The immense change in the media also has contributed to souring our political culture. As I discussed in a previous FREE Insight column (“That’s Your Opinion,” Nov. 15, 2010), the three major TV networks and other established media were stodgy, but their culture stressed news values. The new 24-hour media, led by cable TV and talk radio, are far livelier, and earn loyalty and revenue by feeding the existing prejudices of their audiences. The steady diet of reverberations of their own thought makes it easy for viewers and listeners to fall victim to magical thinking, and assume that their own opinions are established facts.

The American electorate has changed, too. In Reynolds v. Sims (1964), Chief Justice Earl Warren righteously declared: “Legislators represent people, not trees or acres. Legislators are elected by voters, not farms or cities or economic interests.” Reynolds was responsive to rural legislators using their perpetual majorities to block reapportionment that would give equitable voting power to residents of rapidly growing cities and suburbs.

However, the Court’s solution single-mindedly fixated on the numerical equality of electoral districts, ignoring that people do live in communities and have interests that unite them. Since Reynolds, inexpensive software has enabled political parties, interest groups, and candidates to configure electoral districts that benefit them. The bizarre shape of some of these districts exemplifies that often representatives chose their constituents, not vice-versa.

As the number of swing districts grows smaller, the number of districts with entrenched Democratic or Republican majorities increases. Thus, representatives discount reelection challenges from the other party, and focus only on primary challenges from within their own party. Since primary electorates are much smaller and more ideologically motivated than voters in general elections, Democratic legislators safeguard their jobs by moving to the left, and Republicans to the right.
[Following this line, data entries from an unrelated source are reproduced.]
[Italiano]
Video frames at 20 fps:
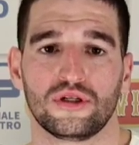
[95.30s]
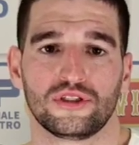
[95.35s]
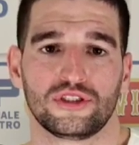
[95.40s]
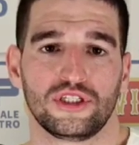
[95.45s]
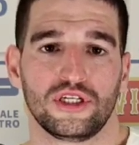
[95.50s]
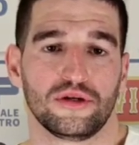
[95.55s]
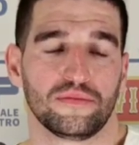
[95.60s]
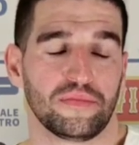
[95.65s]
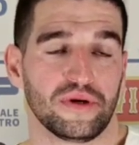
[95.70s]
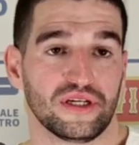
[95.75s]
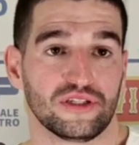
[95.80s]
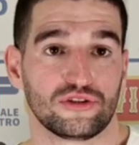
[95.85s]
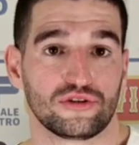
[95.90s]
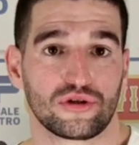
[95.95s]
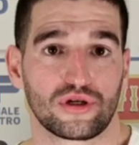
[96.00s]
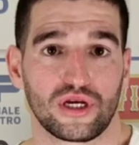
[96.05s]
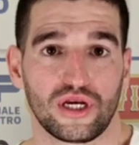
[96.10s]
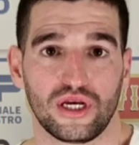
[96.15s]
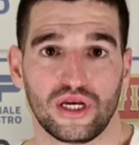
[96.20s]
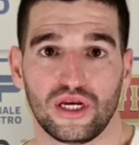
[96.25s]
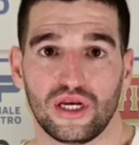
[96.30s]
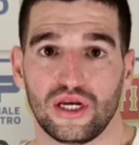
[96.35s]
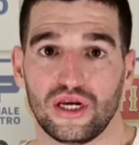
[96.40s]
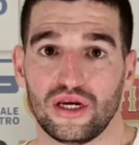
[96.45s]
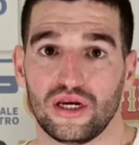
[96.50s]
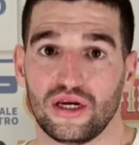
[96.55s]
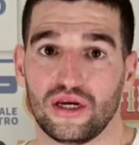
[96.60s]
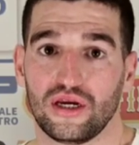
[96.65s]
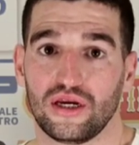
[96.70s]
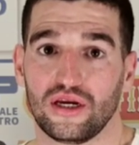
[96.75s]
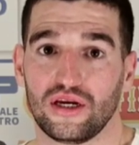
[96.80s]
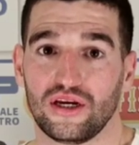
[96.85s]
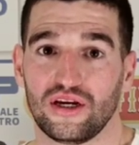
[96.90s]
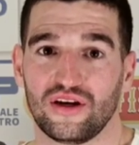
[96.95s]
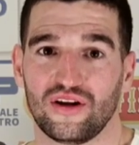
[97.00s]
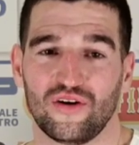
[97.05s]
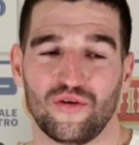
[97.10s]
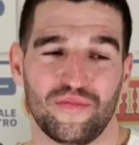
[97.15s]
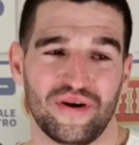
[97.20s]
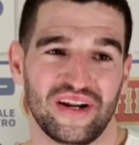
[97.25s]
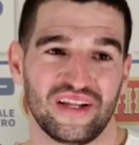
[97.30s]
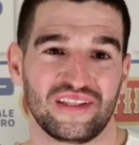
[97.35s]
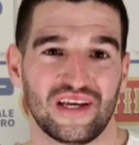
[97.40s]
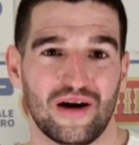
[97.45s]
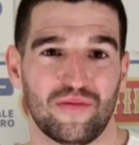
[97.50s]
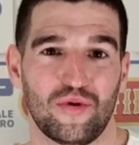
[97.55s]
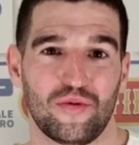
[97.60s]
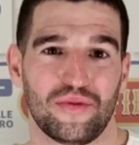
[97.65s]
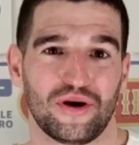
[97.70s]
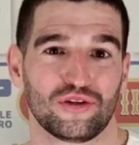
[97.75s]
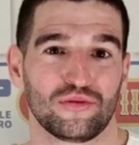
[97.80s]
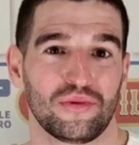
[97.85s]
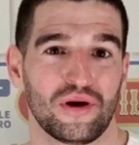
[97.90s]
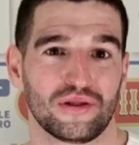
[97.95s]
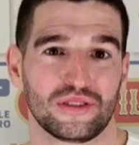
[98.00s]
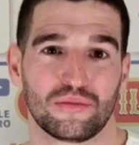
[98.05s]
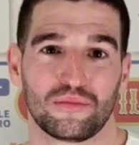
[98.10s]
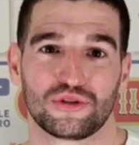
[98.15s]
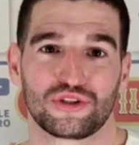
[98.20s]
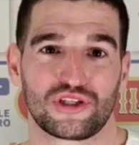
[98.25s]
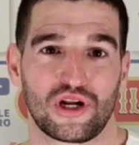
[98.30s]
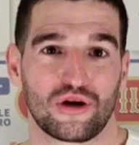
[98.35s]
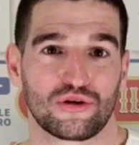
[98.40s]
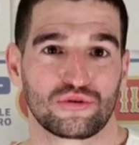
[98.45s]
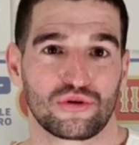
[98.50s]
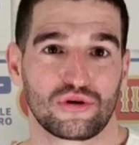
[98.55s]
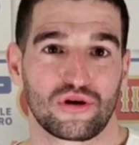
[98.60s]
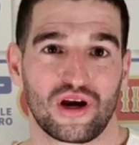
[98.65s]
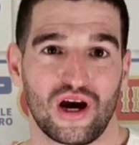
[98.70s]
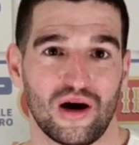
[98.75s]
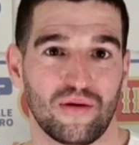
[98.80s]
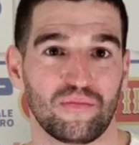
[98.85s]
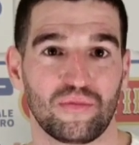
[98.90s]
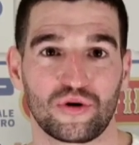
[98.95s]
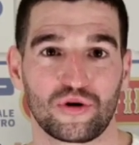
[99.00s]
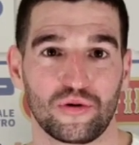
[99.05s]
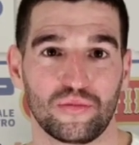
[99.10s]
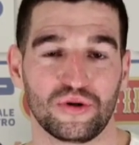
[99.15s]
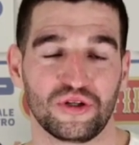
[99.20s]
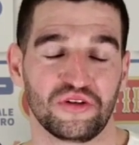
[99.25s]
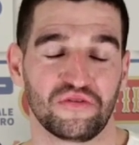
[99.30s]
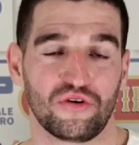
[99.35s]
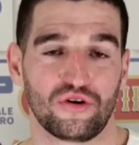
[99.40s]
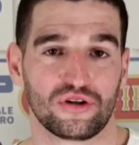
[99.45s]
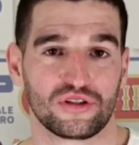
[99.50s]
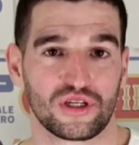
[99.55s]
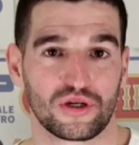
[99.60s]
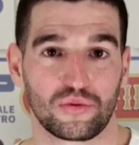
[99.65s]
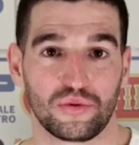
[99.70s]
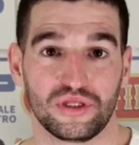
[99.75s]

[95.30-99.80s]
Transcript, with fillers: Sì, penso che lo meritiamo ma dobbiamo dimostrarlo sul campo come ogni volta,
In the past half-century, we have moved from a considerable overlap of the parties to the voting record of the most liberal Republican in the House of Representatives being to the right of that of the most conservative Democrat.
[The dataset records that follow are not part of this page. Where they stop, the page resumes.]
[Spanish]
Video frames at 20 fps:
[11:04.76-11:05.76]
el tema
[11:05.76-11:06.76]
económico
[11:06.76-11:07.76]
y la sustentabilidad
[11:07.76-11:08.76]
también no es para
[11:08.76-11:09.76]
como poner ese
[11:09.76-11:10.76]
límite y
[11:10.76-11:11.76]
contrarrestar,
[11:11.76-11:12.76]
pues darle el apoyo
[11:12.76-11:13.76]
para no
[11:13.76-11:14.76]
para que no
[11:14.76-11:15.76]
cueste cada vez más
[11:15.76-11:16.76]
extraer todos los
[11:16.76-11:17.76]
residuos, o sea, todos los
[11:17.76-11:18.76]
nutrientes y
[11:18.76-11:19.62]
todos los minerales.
Furthermore, the availability of air travel means that activists in even distant states expect legislators to return home weekly to court them. Congressional families less frequently reside in Washington, where past generations of spouses and children created a community that transcended partisan differences.

In addition to representatives selecting their constituents, some evidence suggests that individuals tend to move to localities where the majority shares their lifestyles and politics. In the Washington, D.C. area, for instance, the affluent Virginia suburbs of McLean and Great Falls are highly Republican, while the analogous Potomac, Maryland, shows a similar Democratic bent. This view was popularized in Bill Bishop’s The Big Sort: Why the Clustering of Like-Minded America Is Tearing Us Apart.
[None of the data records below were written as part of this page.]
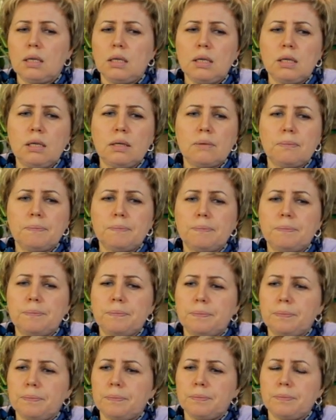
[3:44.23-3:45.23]
И
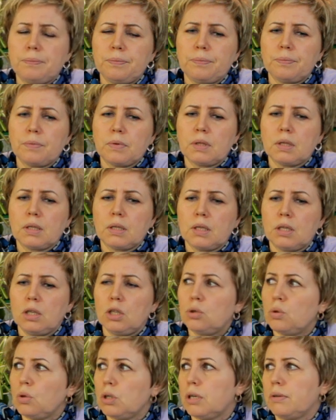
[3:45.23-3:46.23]

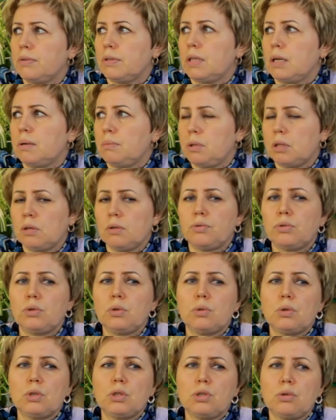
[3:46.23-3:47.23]
не только витаминов,
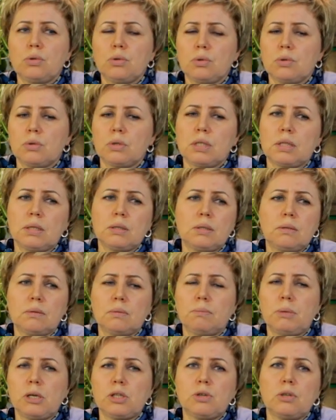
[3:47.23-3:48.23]
но еще
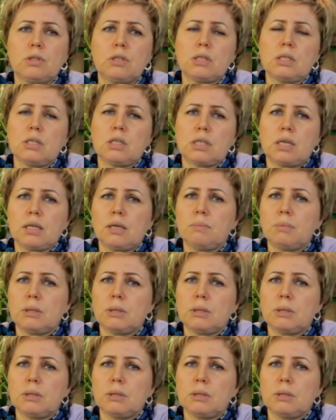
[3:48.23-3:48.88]
большое содержание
In a nation where public ideology and pragmatic preferences seem to straddle the center, professionalized politics and media pull legislators to strident positions. Litmus paper tests and “pledges” bind candidates not to use their judgments on particular issues, even in the face of unforeseen and exigent circumstances.

Edmund Burke famously declared: “Your representative owes you, not his industry only, but his judgment; and he betrays, instead of serving you, if he sacrifices it to your opinion.” In dealing with our corrosive political deadlock, that’s a thought worth remembering.